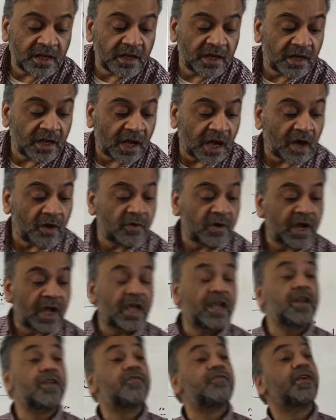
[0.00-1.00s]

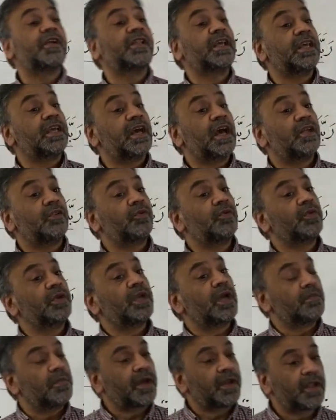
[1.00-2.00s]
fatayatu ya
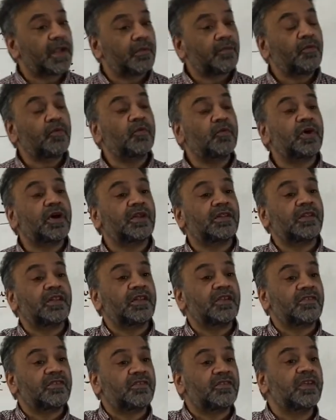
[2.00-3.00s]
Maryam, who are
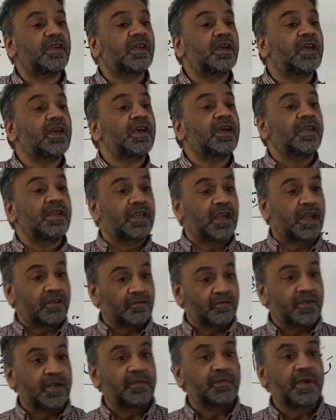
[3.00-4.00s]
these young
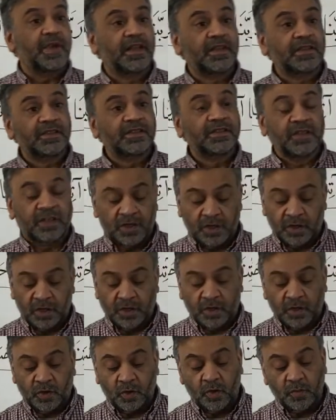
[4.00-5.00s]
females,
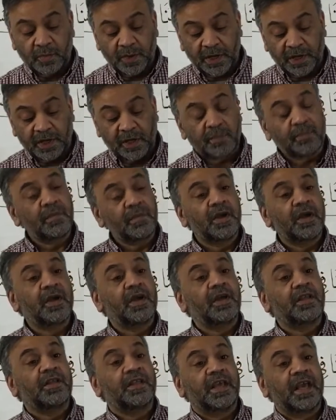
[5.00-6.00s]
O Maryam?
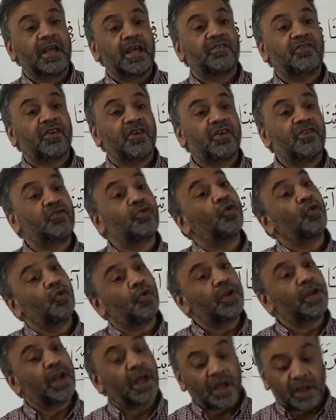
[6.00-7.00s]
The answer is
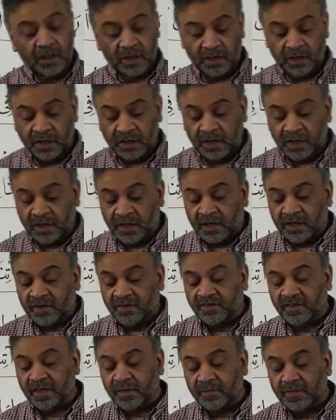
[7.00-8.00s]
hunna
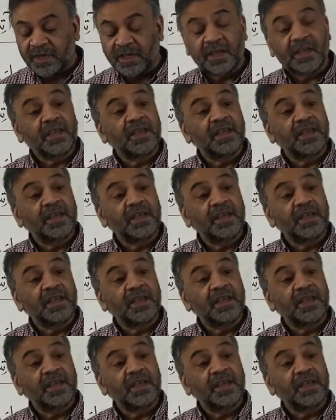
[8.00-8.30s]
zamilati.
==
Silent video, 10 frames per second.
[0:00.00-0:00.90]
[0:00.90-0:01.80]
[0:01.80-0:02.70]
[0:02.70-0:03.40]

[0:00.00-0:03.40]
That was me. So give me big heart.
--
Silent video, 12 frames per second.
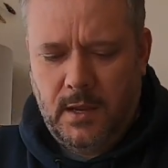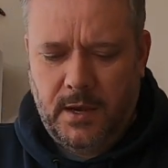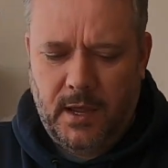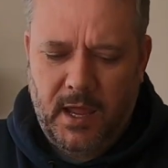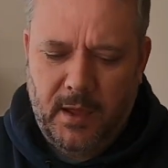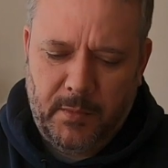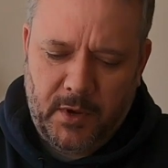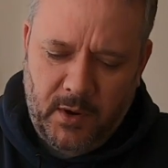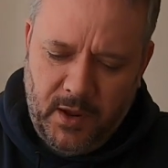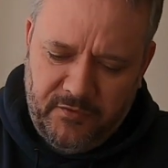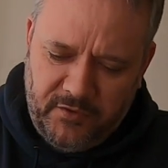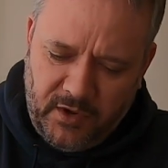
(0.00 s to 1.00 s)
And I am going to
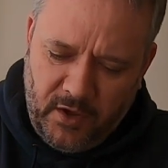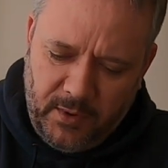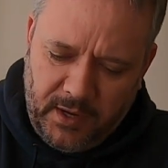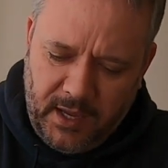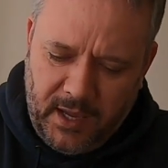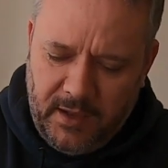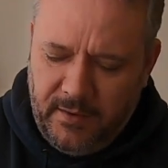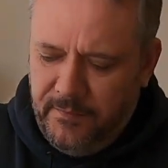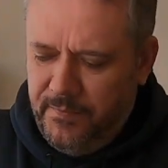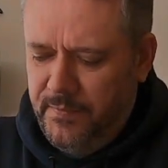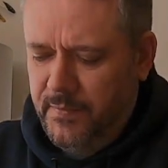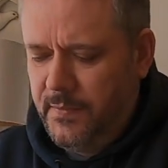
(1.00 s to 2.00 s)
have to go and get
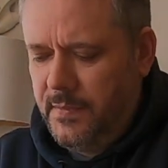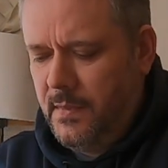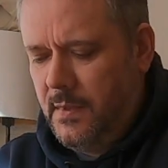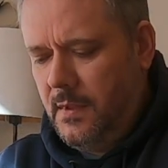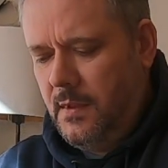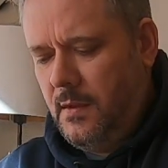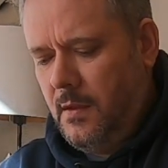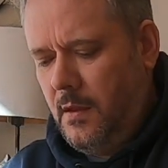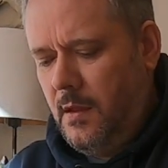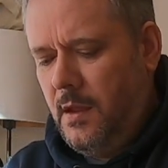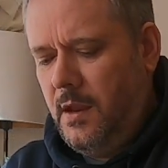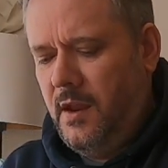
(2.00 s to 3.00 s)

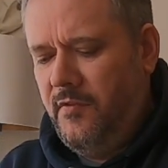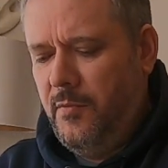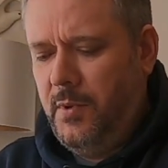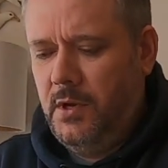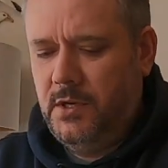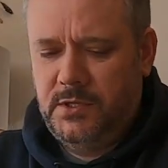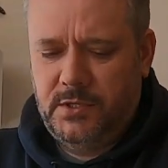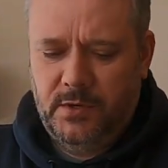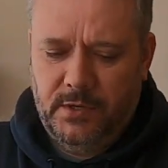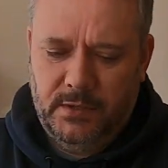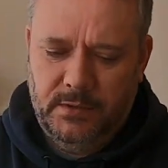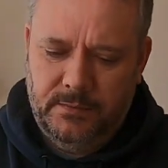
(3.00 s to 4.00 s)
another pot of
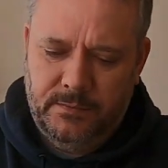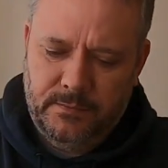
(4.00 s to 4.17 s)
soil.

> [ACTIVITY] Only lines with the string "frames" are wanted; please find each one in the listing and copy it.

> [OUTPUT OF THE TASK]
Silent video, 10 frames per second.
Silent video, 12 frames per second.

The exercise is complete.